Fold together gently and serve.

Paella Salad

Preheat the oven to broil.

Place the red pepper on a sheet of aluminum foil and roast for about 20 minutes, turning until blackened.

Remove and place in a brown paper bag.

When cool, peel and seed the pepper. Cut into 1/2 inch dice.

Place the pepper in a large mixing bowl and add the white beans and peas.

Toss well and chill.

Place 5 cups water in a large sauce pan over high heat.

Add the saffron and 1/4 teaspoon salt.

When the water boils, add the brown rice and reduce the heat until the rice is simmering.

Cook for about 45 minutes until the water is almost evaporated. Cover and let stand 10 minutes.

Add the cooked rice to the mixing bowl with the peppers, peas, and beans, and return the bowl to the refrigerator.

While the rice is cooking, place 1 teaspoon olive oil in a large skillet over medium high heat.

When the oil is hot, add the paprika and cook for about 30 seconds.

Add the onion and cook, tossing frequently, until it is slightly wilted.

Add the onion to the mixing bowl with the rice, peppers, peas, and beans, and return the bowl to the refrigerator.

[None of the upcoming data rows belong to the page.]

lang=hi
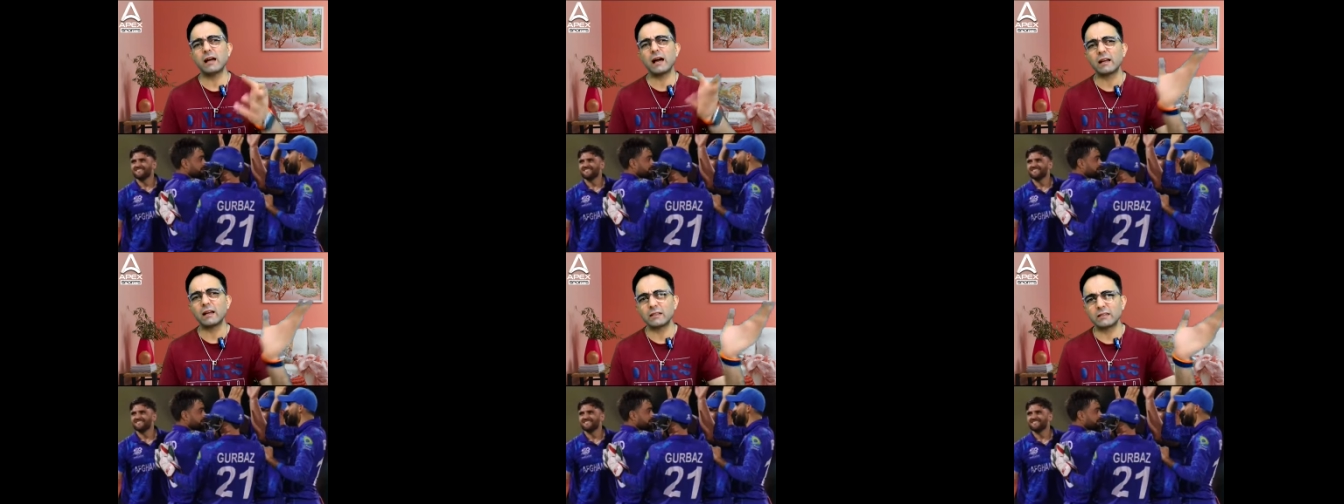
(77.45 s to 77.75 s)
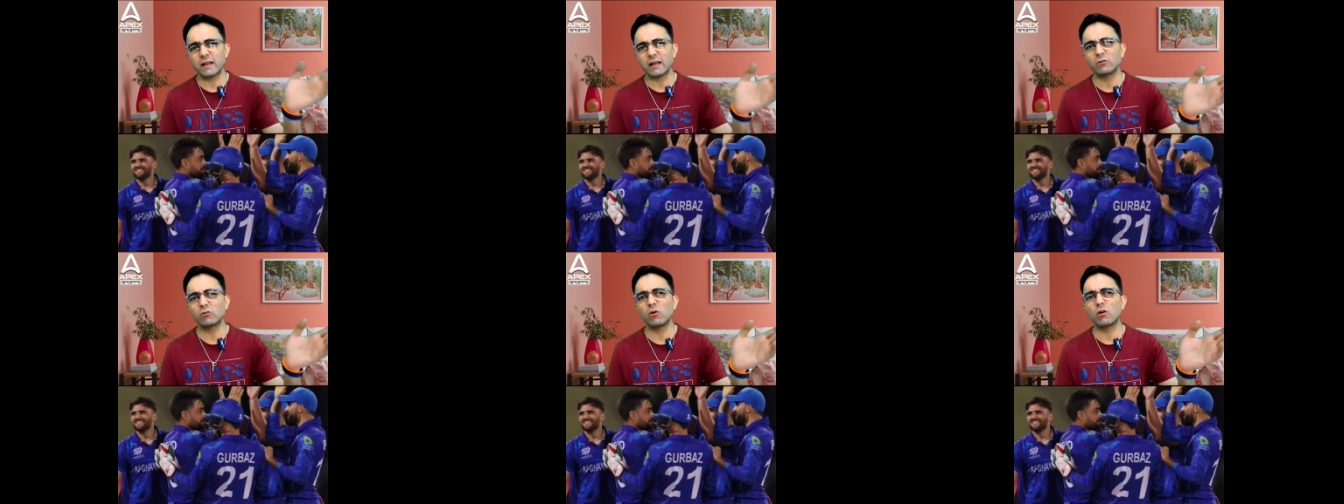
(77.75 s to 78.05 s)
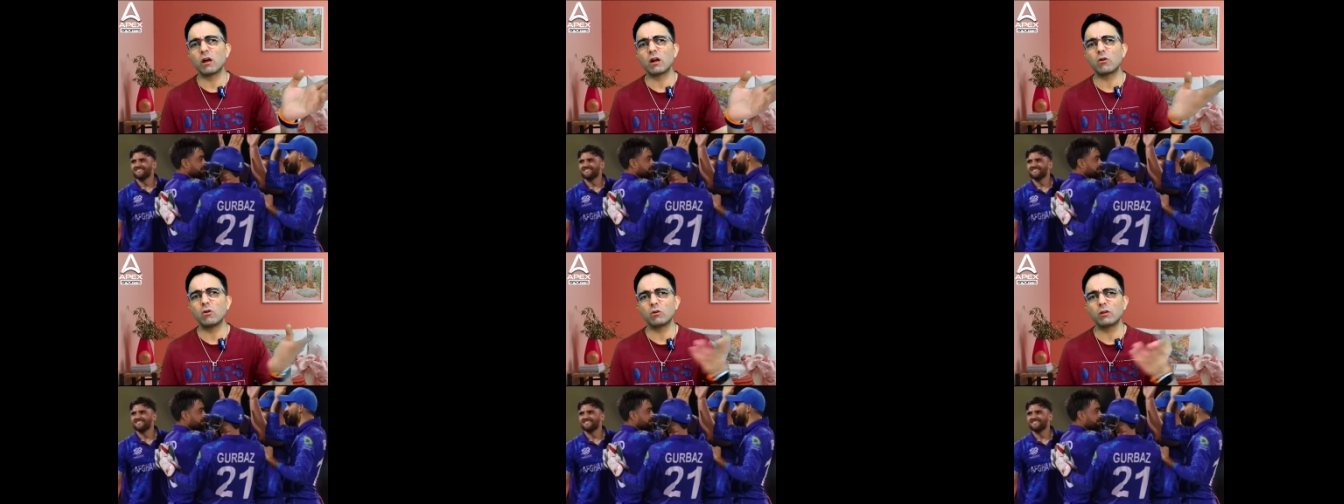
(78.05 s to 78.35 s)
जाकर चेक
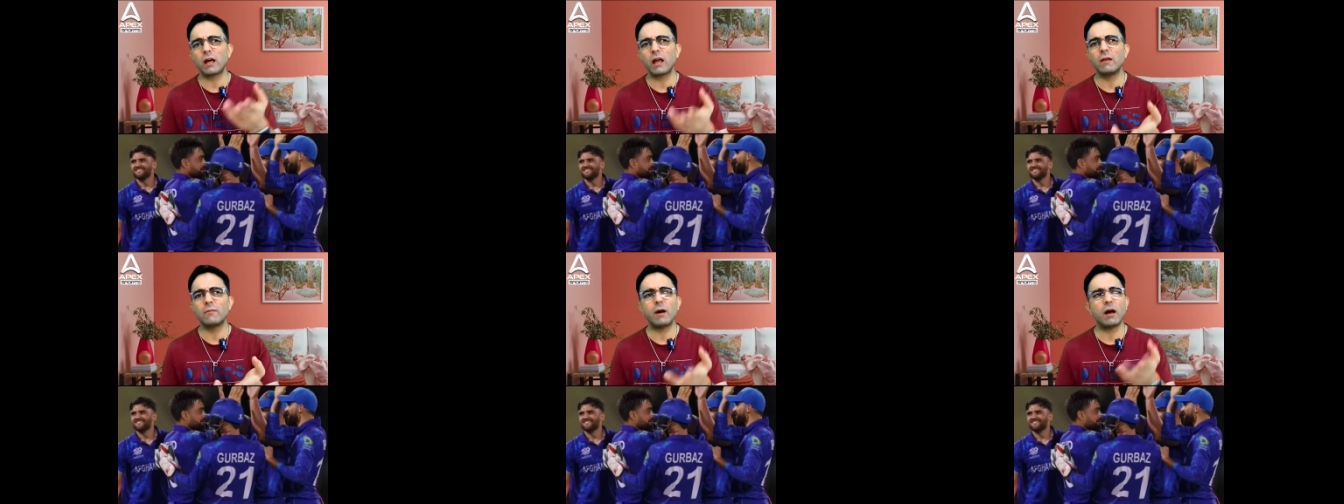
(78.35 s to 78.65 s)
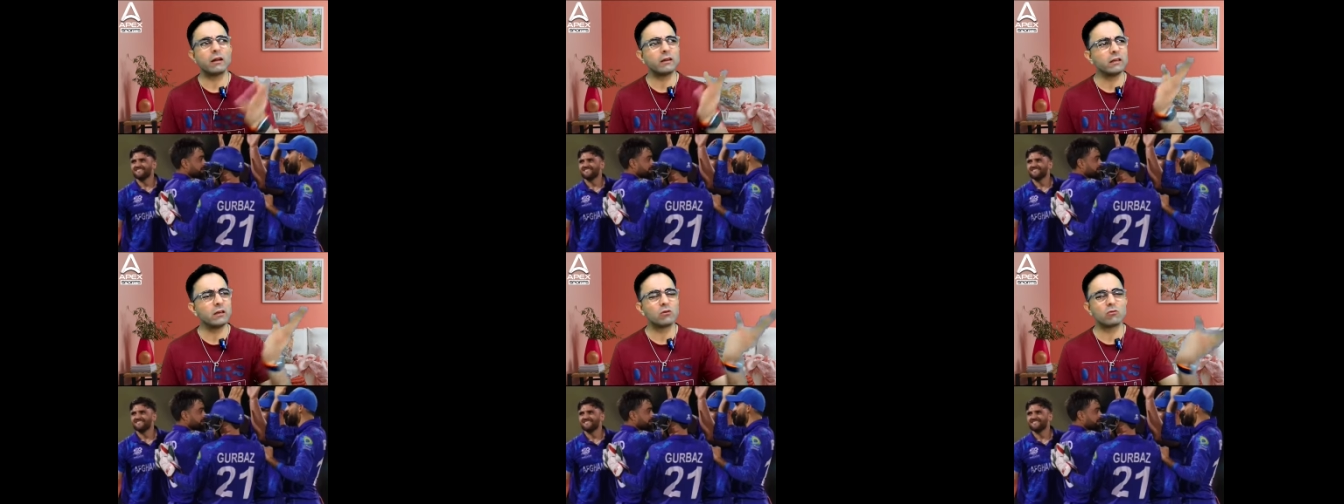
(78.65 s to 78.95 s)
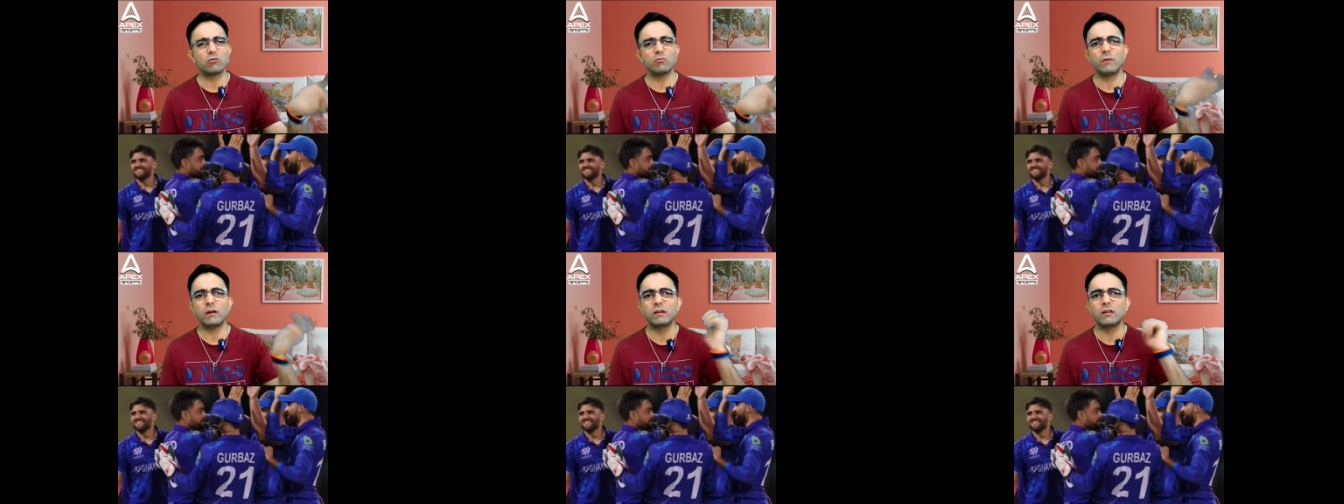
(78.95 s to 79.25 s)
तो कर लो तालिबान की
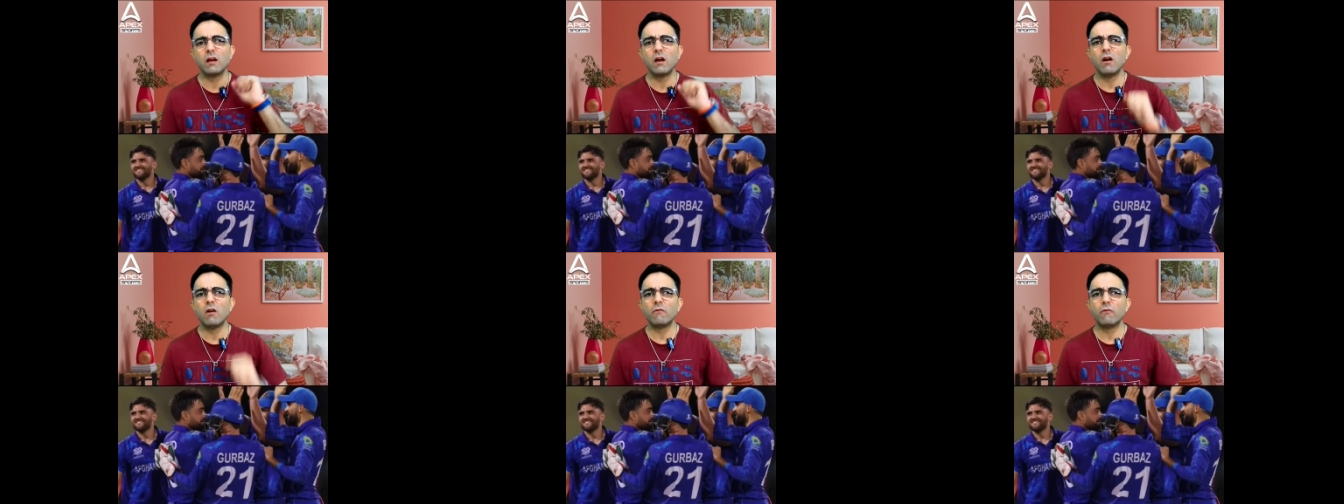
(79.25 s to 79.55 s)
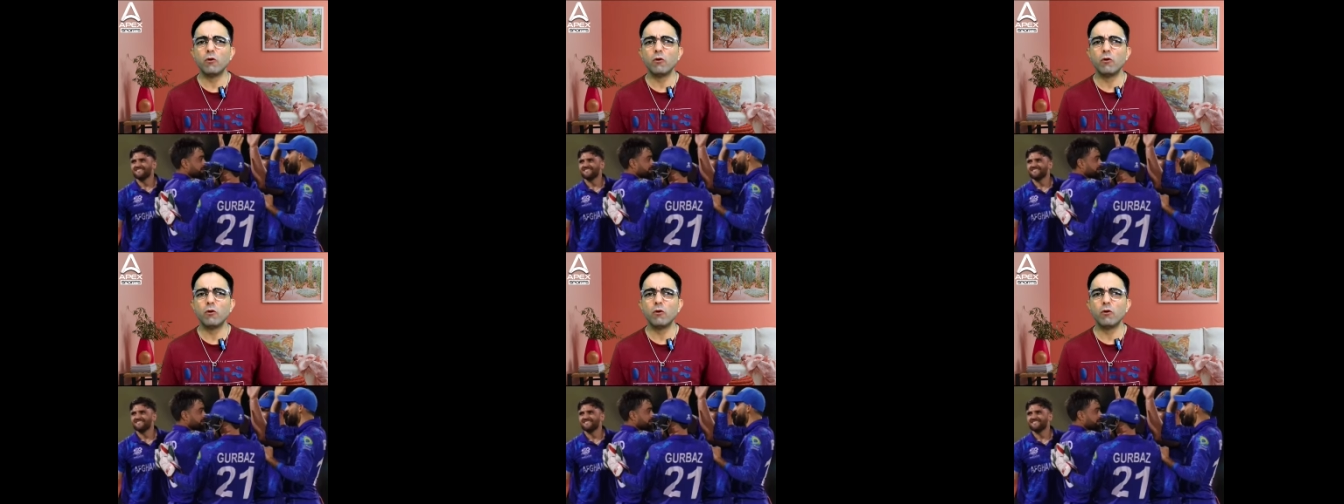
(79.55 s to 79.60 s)
हुकूमत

While the rice is cooking, place one cup of water in a small sauce pan fitted with a steamer basket.

Place the pan over high heat, and when the water boils, add the shrimp and steam for about 5 minutes.

Remove the pan from the heat when the shrimp are just done and let the shrimp cool. Cut then lengthwise and then into 1/2 inch pieces and add to the bowl with the other ingredients.

Toss well.

Whisk together the extra virgin olive oil, lemon juice, 1/4 teaspoon salt, and pepper.

Add to the bowl with the salad and toss well.

Chill well before serving.

Napa Cabbage Salad with Seared Tuna and Peanut Dressing

Preheat the oven to 375°F. Place the peanuts in a medium sized pan and place the pan in the oven. Check on the peanuts about every two minutes shaking the pan each time.

The peanuts are roasted when they turn a medium brown (not quite as dark as the color of peanut butter).

Remove the peanuts and set on a paper towel to cool.

In blender or mini chopper place the soy sauce, water, vinegar, pepper, and cooled peanuts. Blend until smooth. Chill.

Place the water in a large stock pot over high heat. When the water comes to a slow boil reduce the heat until the water is shivering. Add the snow peas and cook for about 3 minutes.

While the snow peas are cooking place the ice water in a bowl. When the snow peas are just crisp-tender, remove the snow peas and place them into the ice water. After about ten minutes drain and pat dry. Place them in the fridge.

Increase the heat of the oven to 425°F. Place a medium stainless skillet in the oven while it is preheating. Sprinkle the tuna with salt and pepper.

Lightly spray the pan with oil and place the tuna in to sear. Cook on one side for about 3 – 4 minutes, turn and cook for another 3 minutes. Remove to a cutting board, let rest for about a minute and cut into 1/4 inch slices.

Toss together the cabbage, romaine, red pepper, snow peas, soy beans, and peanut dressing until well coated.

Divide between four bowls and top with the sliced tuna (about four ounces per serving) and the peanuts.